Not a pirate, just curious.
July 3, 2013 3:10 AM   Subscribe

I was reading an article about software companies modifying games in clever ways in order to annoy pirates - essentially rendering the game unplayable. How does this work - how does the game identify whether the copy is pirated or legit in terms of triggering the mod? And are non-game programs doing something similar ie. erasing files or making software non-functional?
posted by mippy to Computers & Internet (7 answers total) 4 users marked this as a favorite
 
The easiest thing to do is to upload a modified version of it to bittorrent sites themselves.

At least one company uses fake scratches in the CD to prove that it's a legitimate copy.

The cutesy degrading of game-play isn't really a new thing -- Zak McKraken and the Alien Mindbenders from the 80s put your character in jail while you got lectured about the evils of software piracy if you put in the wrong code from the manual in the copy-protection check.
posted by empath at 4:21 AM on July 3, 2013


IIRC there was a copy of AutoCAD which needed a dongle to work, pirates hacked the program to emulate (or something) the dongle, but didn't quite catch everything, so the AutoCAD program reacted by slowly, over time, corrupting your model by adding extra nodes, and such. Brilliant and sneaky....
posted by alchemist at 4:40 AM on July 3, 2013 [3 favorites]


how does the game identify whether the copy is pirated or legit

Where a CD key or activation code is used, the company can detect keys that have been shared around a lot so if you tried to validate your install using a valid key that 200 other people had already tried to use (instead of a valid but unique key that no-one else had used), they could tell that you weren't a legitimate user. However nowadays this is often circumvented with "key-gens" - small programs that generate valid and unique activation codes to save having to share a single code with all the other pirates.

Games can also detect if no-CD cracks have been installed, or the game company can pro-actively release a "modified" version onto bittorrent (under the guise of it being a real pirated copy).
posted by EndsOfInvention at 5:50 AM on July 3, 2013


If you used a known pirated copy of Stata (software for analysis of quantitative data), it would randomly drop variables from your regressions without alerting you. Devious--and a great impetus for even the poorest of grad students to pony up for a legit copy.
posted by jtfowl0 at 6:16 AM on July 3, 2013 [2 favorites]

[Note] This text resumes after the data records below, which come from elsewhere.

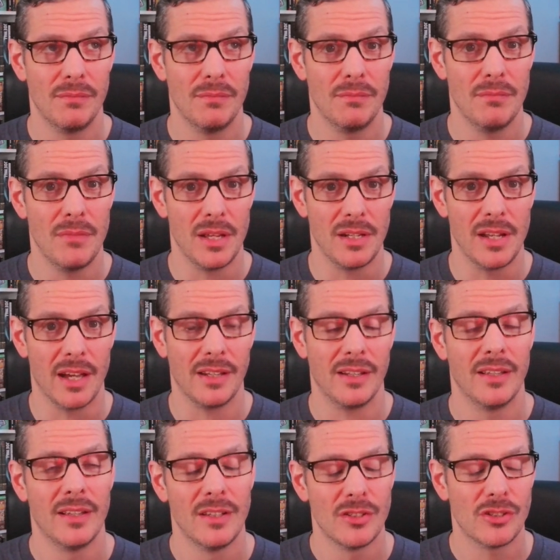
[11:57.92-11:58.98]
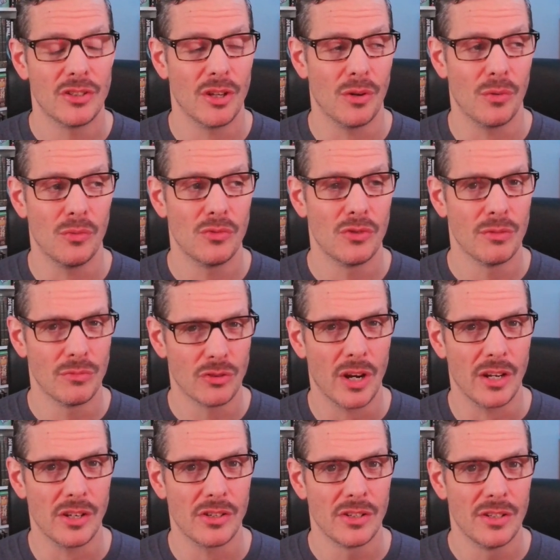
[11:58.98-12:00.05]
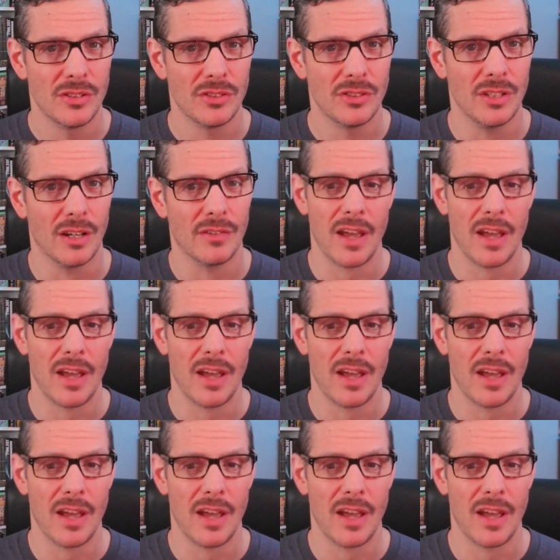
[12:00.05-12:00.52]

Midnight. So some strange stuffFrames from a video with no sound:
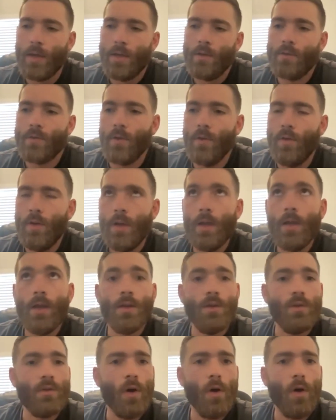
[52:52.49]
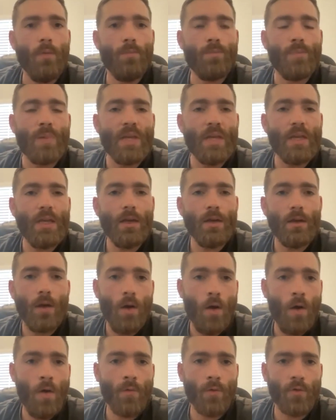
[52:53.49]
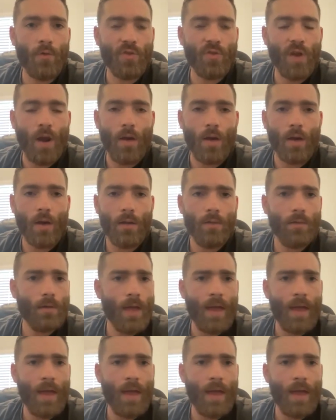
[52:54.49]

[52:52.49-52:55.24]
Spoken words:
So don't be oversharing.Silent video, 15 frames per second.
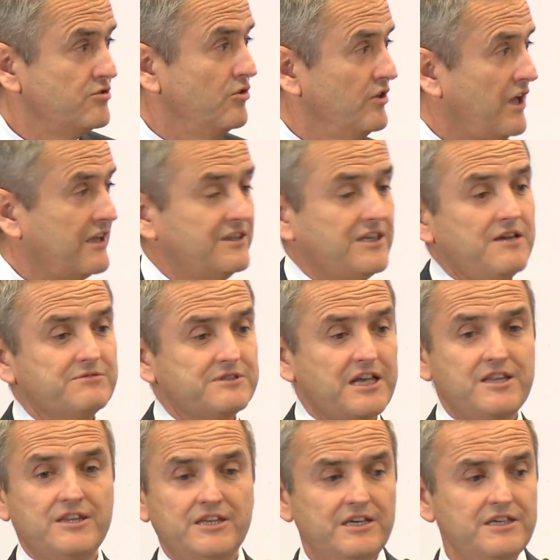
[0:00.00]
So at times
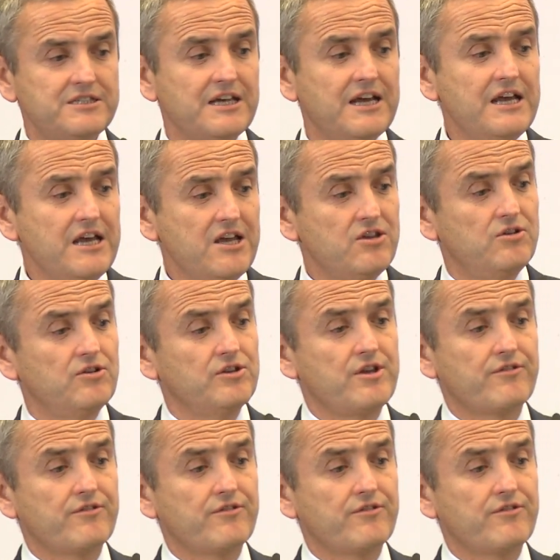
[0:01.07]
like this, you know,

It depends on the platform and the support, but in my code base, we have infrastructure that ensures that the code itself is signed and validates to a signed license. The signed license contains information that indicates under what circumstances the code can be used, and if it is evaluation, any image saved through our code gets watermarked heavily. Rather than be devious, we prefer to be up-front about it and make it as easy as possible to get a valid license rather than trying to make it harder to defeat the license.

Whenever we discuss licensing (which, honestly is some of the most complicated code in our code base), I ask if we're willing to remove it entirely. The reason being that we sell code that gets used by programmers, not an application. When you pay for a license, what you really are paying for is technical support.
posted by plinth at 7:00 AM on July 3, 2013 [1 favorite]


IIRC there was a copy of AutoCAD which needed a dongle to work, pirates hacked the program to emulate (or something) the dongle, but didn't quite catch everything, so the AutoCAD program reacted by slowly, over time, corrupting your model by adding extra nodes, and such. Brilliant and sneaky....

I am torn between a slow golf-clap of admiration for subtly screwing up work product for thieves and my deep, abiding hatred for dongles, having had more than one hardware upgrade stymied by the fact that the new PC didn't have whatever now-out-of-date port needed for the dongle, and the problems with USB emulators...
posted by randomkeystrike at 7:39 AM on July 3, 2013 [1 favorite]


At least one company uses fake scratches in the CD to prove that it's a legitimate copy.

To elaborate: A fairly common scheme with CD/DVDs is/was to deliberately put "bad" data blocks on the disc, in areas not normally used. The software looks for the existence of these bad blocks as proof of the original disc being present.

DVD copy protection works similarly. Bad blocks are put on the disc in an area not used by the video stream, so a (naive) direct disc copy is defeated.